§ Task item: The finished copy must match the records exactly, except that it contains no pictures.

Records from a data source

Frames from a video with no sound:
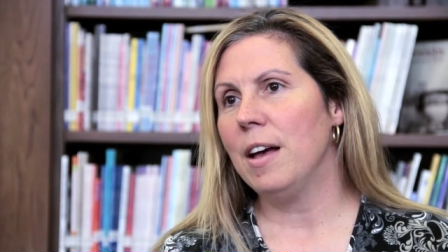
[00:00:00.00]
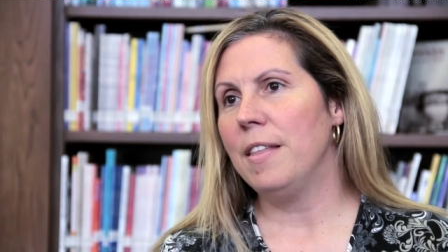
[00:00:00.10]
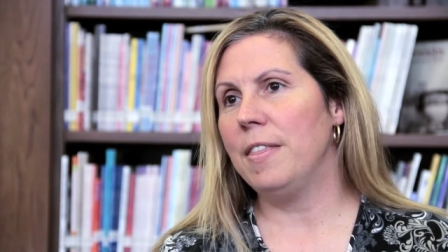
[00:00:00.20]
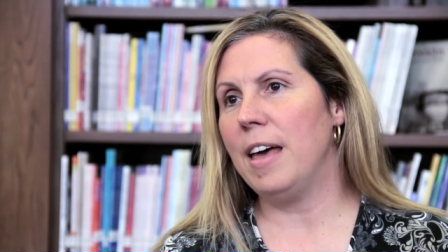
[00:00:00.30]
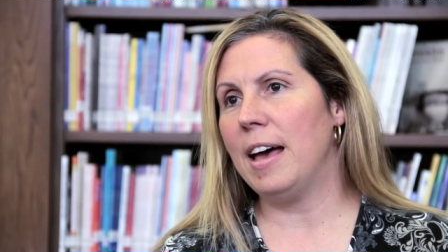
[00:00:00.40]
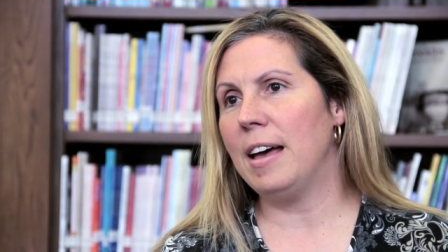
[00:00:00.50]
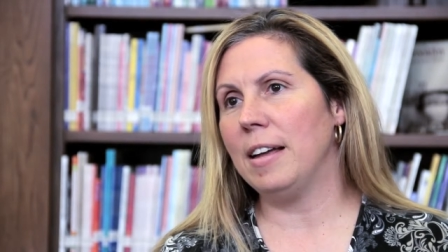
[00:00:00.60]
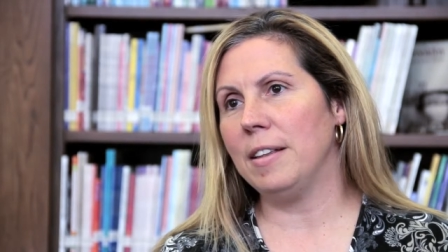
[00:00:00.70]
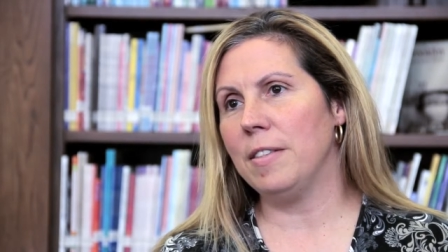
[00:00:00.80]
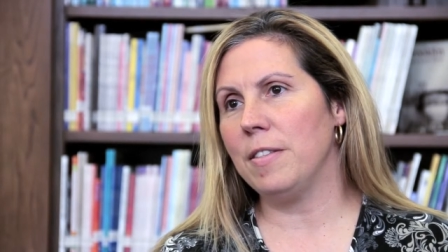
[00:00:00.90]

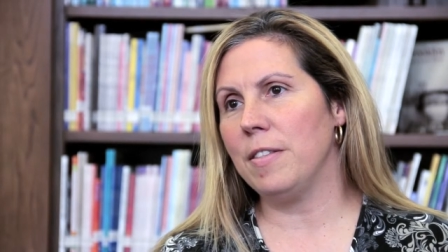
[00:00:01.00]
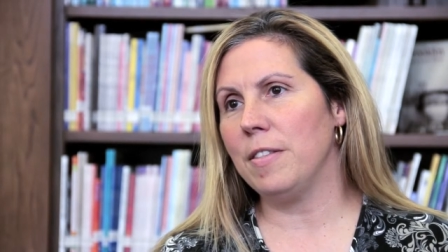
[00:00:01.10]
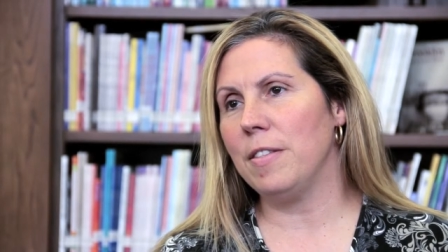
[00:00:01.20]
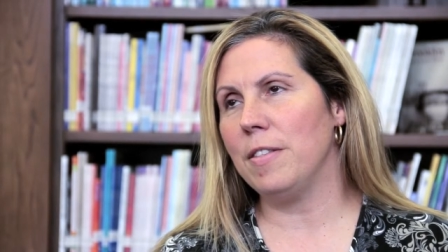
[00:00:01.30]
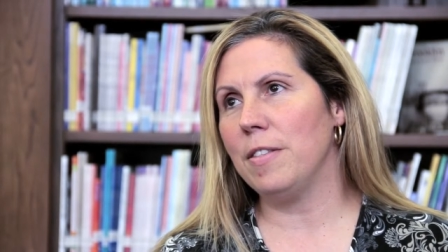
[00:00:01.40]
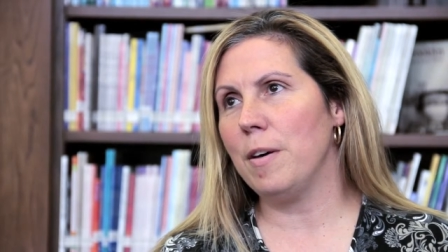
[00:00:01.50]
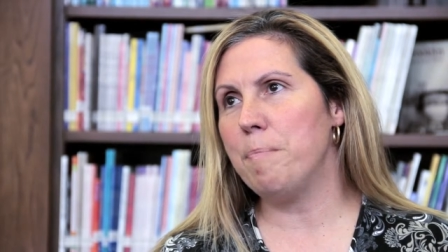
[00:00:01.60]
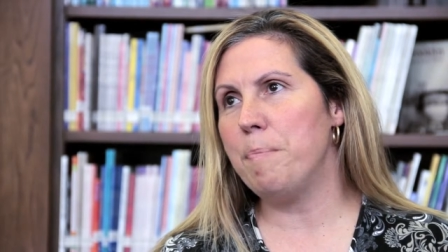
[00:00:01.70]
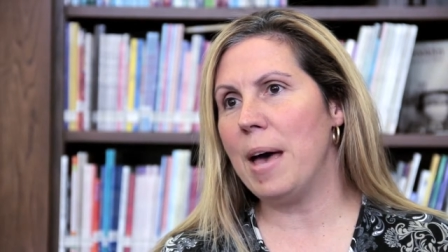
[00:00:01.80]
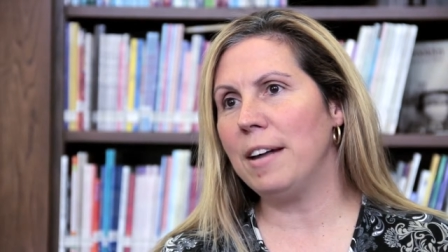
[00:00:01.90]
then the
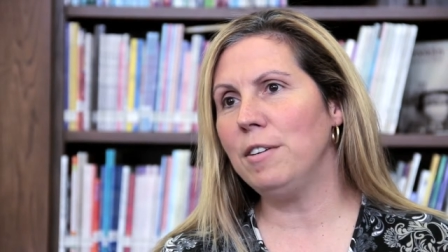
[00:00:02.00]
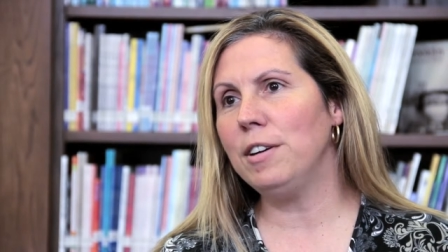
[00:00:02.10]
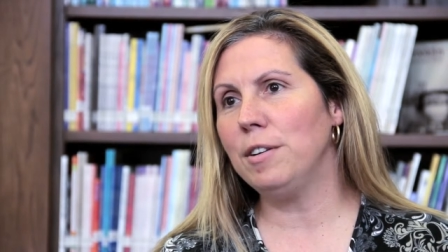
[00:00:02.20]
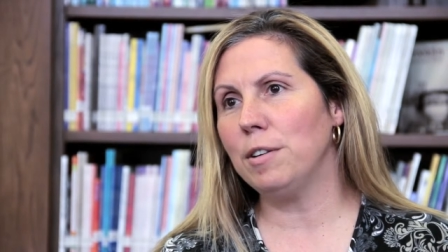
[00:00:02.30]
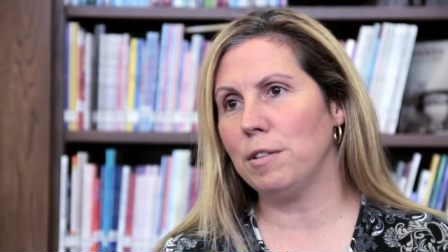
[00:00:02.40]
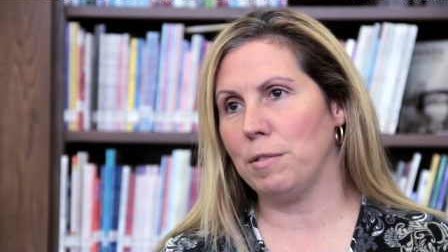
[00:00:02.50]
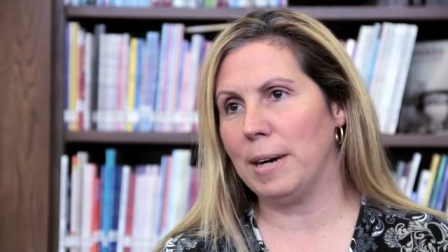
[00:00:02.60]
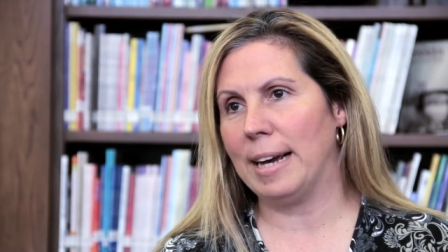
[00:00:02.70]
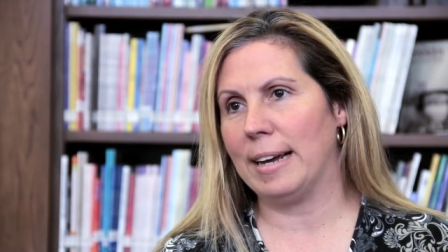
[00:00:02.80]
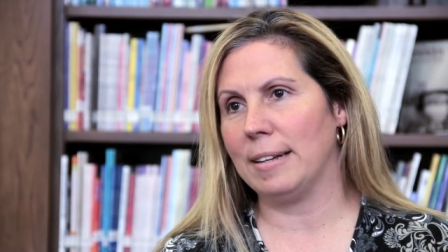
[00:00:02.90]
better your
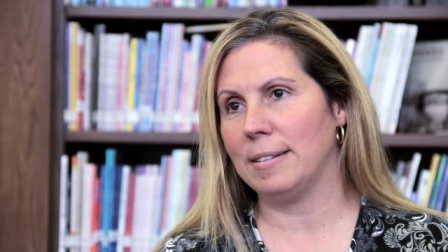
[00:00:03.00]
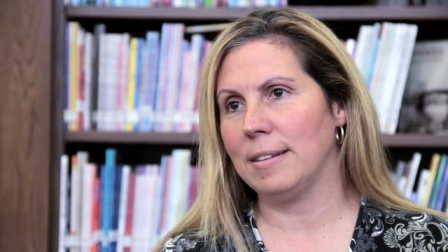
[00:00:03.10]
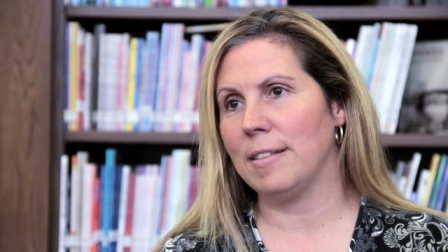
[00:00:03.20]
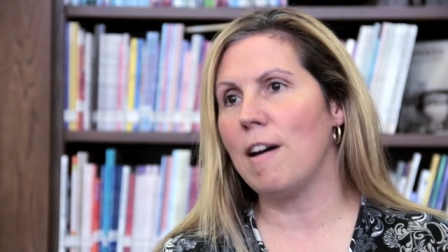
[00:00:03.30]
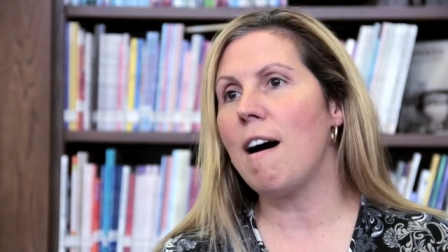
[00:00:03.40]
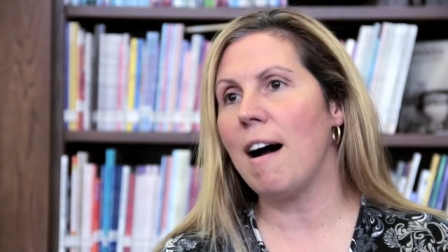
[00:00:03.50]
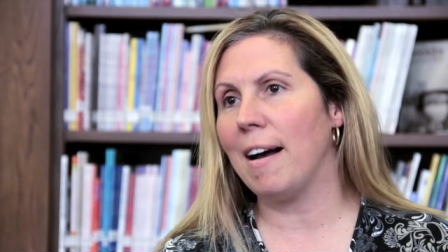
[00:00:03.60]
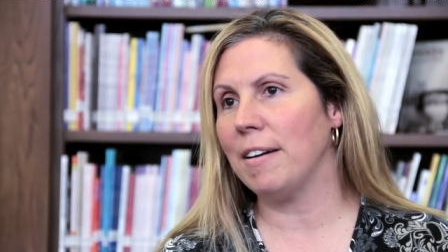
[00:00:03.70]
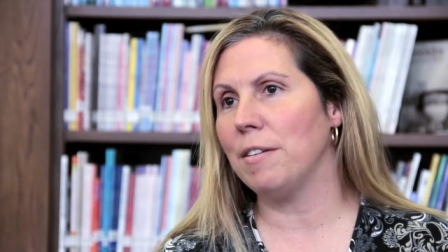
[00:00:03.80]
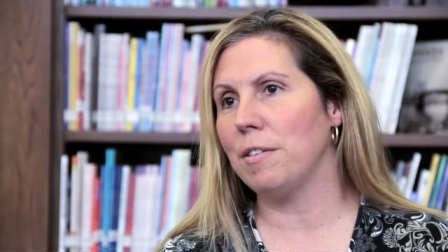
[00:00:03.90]
grades, the
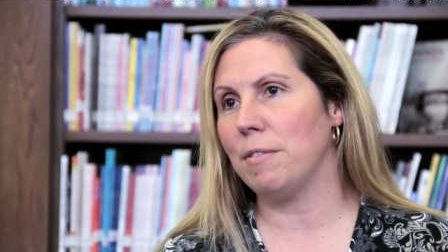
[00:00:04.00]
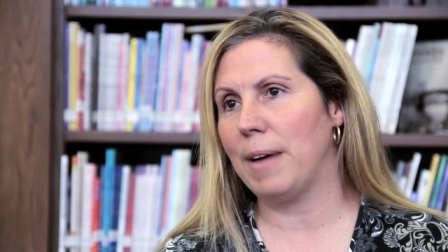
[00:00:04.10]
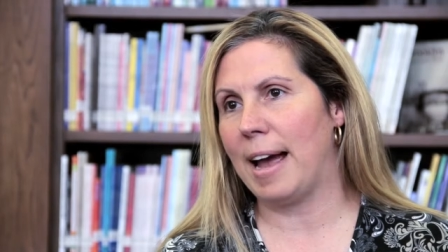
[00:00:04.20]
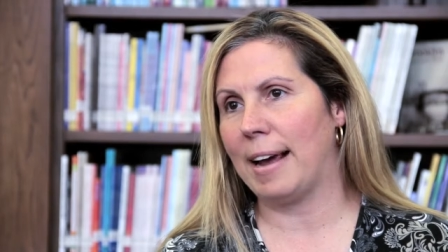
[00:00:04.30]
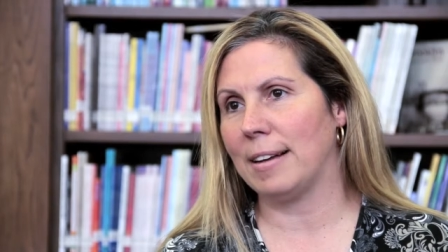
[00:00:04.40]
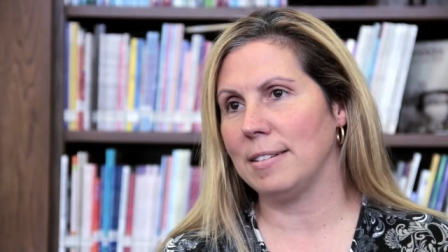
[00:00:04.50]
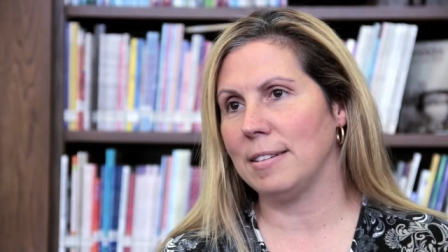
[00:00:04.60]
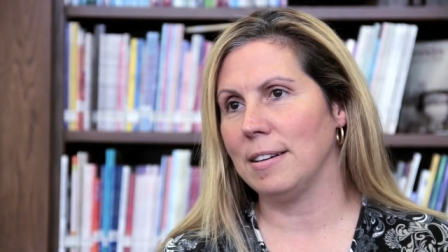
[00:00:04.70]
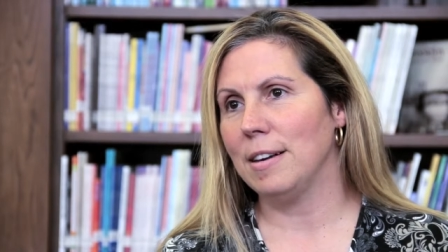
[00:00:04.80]
higher you're ranked.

§ Expected output:
Frames from a video with no sound:
[00:00:00.00]
[00:00:00.10]
[00:00:00.20]
[00:00:00.30]
[00:00:00.40]
[00:00:00.50]
[00:00:00.60]
[00:00:00.70]
[00:00:00.80]
[00:00:00.90]

[00:00:01.00]
[00:00:01.10]
[00:00:01.20]
[00:00:01.30]
[00:00:01.40]
[00:00:01.50]
[00:00:01.60]
[00:00:01.70]
[00:00:01.80]
[00:00:01.90]
then the
[00:00:02.00]
[00:00:02.10]
[00:00:02.20]
[00:00:02.30]
[00:00:02.40]
[00:00:02.50]
[00:00:02.60]
[00:00:02.70]
[00:00:02.80]
[00:00:02.90]
better your
[00:00:03.00]
[00:00:03.10]
[00:00:03.20]
[00:00:03.30]
[00:00:03.40]
[00:00:03.50]
[00:00:03.60]
[00:00:03.70]
[00:00:03.80]
[00:00:03.90]
grades, the
[00:00:04.00]
[00:00:04.10]
[00:00:04.20]
[00:00:04.30]
[00:00:04.40]
[00:00:04.50]
[00:00:04.60]
[00:00:04.70]
[00:00:04.80]
higher you're ranked.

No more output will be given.